"A Morbid Longing for the Picturesque" : The Pursuit of Beauty in Donna Tartt's The Secret History

Detta är en Kandidat-uppsats från Södertörns högskola/Engelska

Sammanfattning: This essay analyzes the theme of the pursuit of beauty in The Secret History. It analyzes the main characters’ concept of beauty, their manner of seeking beauty, as well as the result of this search. For this analysis, I use Friedrich Nietzsche’s theories of the Apollonian and the Dionysian as outlined in The Birth of Tragedy and in scholarly texts that analyze TBT— which describe the Apollonian/Dionysian dichotomy as the opposed worlds of order and madness— to define the main characters’ concept of beauty. The narrator of the novel once says that “beauty is terror” (Tartt 45), a statement which paints beauty as harsh and shocking, and potentially destructive. Likewise, in this essay I argue that for these characters beauty is created through the interplay between the Apollonian and the Dionysian, and that its pursuit leads to destruction.

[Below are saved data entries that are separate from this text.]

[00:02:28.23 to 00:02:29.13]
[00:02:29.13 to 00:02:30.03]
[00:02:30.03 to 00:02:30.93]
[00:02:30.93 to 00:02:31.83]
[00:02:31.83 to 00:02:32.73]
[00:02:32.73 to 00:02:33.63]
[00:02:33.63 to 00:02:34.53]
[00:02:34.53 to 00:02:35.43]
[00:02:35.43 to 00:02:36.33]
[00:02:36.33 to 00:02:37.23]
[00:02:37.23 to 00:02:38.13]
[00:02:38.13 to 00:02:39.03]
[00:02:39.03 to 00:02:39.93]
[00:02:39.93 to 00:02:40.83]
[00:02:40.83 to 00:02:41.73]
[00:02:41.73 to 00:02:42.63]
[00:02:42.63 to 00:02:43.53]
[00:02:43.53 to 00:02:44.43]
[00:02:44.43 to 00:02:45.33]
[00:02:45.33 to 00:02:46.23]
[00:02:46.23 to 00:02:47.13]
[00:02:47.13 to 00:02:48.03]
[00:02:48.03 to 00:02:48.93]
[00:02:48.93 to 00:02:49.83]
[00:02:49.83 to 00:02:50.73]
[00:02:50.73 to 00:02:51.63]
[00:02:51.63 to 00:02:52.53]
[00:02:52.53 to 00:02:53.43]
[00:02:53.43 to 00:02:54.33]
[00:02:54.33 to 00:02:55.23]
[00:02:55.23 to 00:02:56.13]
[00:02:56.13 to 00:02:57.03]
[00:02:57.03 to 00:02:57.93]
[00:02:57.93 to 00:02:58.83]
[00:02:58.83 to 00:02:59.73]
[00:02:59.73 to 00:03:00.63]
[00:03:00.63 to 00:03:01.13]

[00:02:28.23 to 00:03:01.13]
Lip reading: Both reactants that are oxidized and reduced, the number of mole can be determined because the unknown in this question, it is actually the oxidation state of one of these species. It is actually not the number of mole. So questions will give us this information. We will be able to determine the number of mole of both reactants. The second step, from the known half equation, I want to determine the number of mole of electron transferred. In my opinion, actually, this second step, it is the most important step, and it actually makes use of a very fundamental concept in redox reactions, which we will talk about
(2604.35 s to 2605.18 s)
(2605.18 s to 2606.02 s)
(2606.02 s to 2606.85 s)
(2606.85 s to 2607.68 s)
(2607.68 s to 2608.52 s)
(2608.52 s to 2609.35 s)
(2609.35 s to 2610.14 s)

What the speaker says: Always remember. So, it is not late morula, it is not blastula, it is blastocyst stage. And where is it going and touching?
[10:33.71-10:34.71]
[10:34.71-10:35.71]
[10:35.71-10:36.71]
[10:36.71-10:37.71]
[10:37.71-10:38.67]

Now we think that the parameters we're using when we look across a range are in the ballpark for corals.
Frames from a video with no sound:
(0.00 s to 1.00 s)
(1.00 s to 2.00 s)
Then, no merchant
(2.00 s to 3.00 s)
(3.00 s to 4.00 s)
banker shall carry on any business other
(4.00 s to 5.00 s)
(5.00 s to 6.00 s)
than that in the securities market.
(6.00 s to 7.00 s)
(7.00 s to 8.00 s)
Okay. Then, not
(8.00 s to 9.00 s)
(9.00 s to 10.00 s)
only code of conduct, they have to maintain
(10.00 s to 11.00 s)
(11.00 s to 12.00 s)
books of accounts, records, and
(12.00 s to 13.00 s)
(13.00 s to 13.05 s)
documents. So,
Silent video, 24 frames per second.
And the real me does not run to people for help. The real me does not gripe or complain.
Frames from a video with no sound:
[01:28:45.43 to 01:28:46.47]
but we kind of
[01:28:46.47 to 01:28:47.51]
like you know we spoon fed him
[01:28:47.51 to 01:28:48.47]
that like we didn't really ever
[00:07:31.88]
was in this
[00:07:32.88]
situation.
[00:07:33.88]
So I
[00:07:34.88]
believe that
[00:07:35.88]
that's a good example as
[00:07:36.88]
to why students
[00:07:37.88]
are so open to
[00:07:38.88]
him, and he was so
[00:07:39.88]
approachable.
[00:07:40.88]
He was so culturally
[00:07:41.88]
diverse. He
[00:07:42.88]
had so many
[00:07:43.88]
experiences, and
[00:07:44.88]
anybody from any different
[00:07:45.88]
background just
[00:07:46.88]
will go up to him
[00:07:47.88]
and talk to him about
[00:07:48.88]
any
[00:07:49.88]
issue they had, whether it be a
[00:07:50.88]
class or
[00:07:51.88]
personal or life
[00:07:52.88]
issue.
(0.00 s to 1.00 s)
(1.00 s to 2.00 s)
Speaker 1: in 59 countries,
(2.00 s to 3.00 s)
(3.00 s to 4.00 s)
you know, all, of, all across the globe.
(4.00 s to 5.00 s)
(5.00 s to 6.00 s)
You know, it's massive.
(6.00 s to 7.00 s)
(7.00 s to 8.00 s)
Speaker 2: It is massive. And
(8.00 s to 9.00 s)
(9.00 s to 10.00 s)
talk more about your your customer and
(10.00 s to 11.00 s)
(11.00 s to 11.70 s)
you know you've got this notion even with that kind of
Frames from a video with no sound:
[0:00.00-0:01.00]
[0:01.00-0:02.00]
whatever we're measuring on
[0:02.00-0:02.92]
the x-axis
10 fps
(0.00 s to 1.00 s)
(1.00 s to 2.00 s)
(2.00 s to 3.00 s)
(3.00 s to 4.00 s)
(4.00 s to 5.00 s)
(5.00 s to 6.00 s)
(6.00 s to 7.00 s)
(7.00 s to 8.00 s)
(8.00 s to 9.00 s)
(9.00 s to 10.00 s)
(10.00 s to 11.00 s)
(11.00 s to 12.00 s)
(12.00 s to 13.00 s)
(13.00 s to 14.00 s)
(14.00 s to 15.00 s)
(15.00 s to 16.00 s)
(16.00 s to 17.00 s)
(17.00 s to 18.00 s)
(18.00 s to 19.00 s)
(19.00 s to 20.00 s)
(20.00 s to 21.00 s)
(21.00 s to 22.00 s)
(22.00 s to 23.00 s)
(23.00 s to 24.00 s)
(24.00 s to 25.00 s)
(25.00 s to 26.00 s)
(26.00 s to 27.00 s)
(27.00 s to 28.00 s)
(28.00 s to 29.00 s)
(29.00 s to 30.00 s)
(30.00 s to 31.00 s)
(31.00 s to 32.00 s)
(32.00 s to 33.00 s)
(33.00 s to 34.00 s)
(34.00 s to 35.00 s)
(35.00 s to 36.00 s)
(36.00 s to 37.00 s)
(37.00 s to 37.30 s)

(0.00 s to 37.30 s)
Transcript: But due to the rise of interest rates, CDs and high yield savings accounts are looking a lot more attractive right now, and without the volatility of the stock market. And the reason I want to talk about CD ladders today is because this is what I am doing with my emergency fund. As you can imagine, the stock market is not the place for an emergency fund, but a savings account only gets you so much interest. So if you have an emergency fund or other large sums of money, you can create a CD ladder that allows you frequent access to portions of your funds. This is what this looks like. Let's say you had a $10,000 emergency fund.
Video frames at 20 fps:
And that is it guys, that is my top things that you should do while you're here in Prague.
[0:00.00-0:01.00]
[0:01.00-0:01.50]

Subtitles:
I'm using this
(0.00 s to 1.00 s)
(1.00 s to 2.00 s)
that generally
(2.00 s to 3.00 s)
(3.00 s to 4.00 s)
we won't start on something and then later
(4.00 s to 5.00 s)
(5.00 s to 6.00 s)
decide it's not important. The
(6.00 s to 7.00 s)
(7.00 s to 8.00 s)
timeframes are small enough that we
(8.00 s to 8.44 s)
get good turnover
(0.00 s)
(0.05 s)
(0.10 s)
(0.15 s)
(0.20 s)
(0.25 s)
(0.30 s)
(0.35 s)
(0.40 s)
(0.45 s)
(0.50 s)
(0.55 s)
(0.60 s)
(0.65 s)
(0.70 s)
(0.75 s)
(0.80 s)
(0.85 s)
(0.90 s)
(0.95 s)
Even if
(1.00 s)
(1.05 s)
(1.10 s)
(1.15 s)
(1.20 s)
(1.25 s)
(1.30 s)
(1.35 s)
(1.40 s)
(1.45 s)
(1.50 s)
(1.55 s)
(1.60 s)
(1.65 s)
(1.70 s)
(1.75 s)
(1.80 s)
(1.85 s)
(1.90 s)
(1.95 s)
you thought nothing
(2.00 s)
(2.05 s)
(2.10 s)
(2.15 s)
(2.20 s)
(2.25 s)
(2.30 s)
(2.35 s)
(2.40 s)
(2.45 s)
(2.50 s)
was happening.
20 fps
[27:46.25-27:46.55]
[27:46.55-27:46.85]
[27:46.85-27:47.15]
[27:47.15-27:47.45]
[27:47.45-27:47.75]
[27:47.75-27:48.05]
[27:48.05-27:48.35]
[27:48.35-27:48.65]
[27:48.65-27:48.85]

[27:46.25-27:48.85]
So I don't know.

I analyze this through the characters of Richard Papen, Henry Winter, and Bunny Corcoran. Richard and Henry pursue beauty in that the actions they take are aimed at embodying an aesthetic ideal. In Richard’s case, it is his longing for beauty which leads him to imitate and join the classicists— particularly by mimicking their socio-economic class— and which eventually places him in a disordered Dionysian world of madness and murder. Henry, on the other hand, is the embodiment of Apollonian order, and it is his search for beauty through a bacchanal which leads him to commit murder twice and, eventually, to take his own life. Lastly, Bunny is different in that he is neither beautiful nor interested in beauty as his peers define it. It is because of this that he is excluded from the others’ pursuit of beauty, that he is murdered, and that his murder is justifiable in the eyes of his murderers. This study finds that, in The Secret History, where beauty is defined as the dance between Apollonian order and Dionysian madness, the Dionysian ends up as the victorious half of the dichotomy, causing the loss of reason and the triumph of destruction and disaster. This portrayal of beauty as destruction and vice versa, rather than serving as the vehicle for a moral indictment, is instead the very purpose of the novel.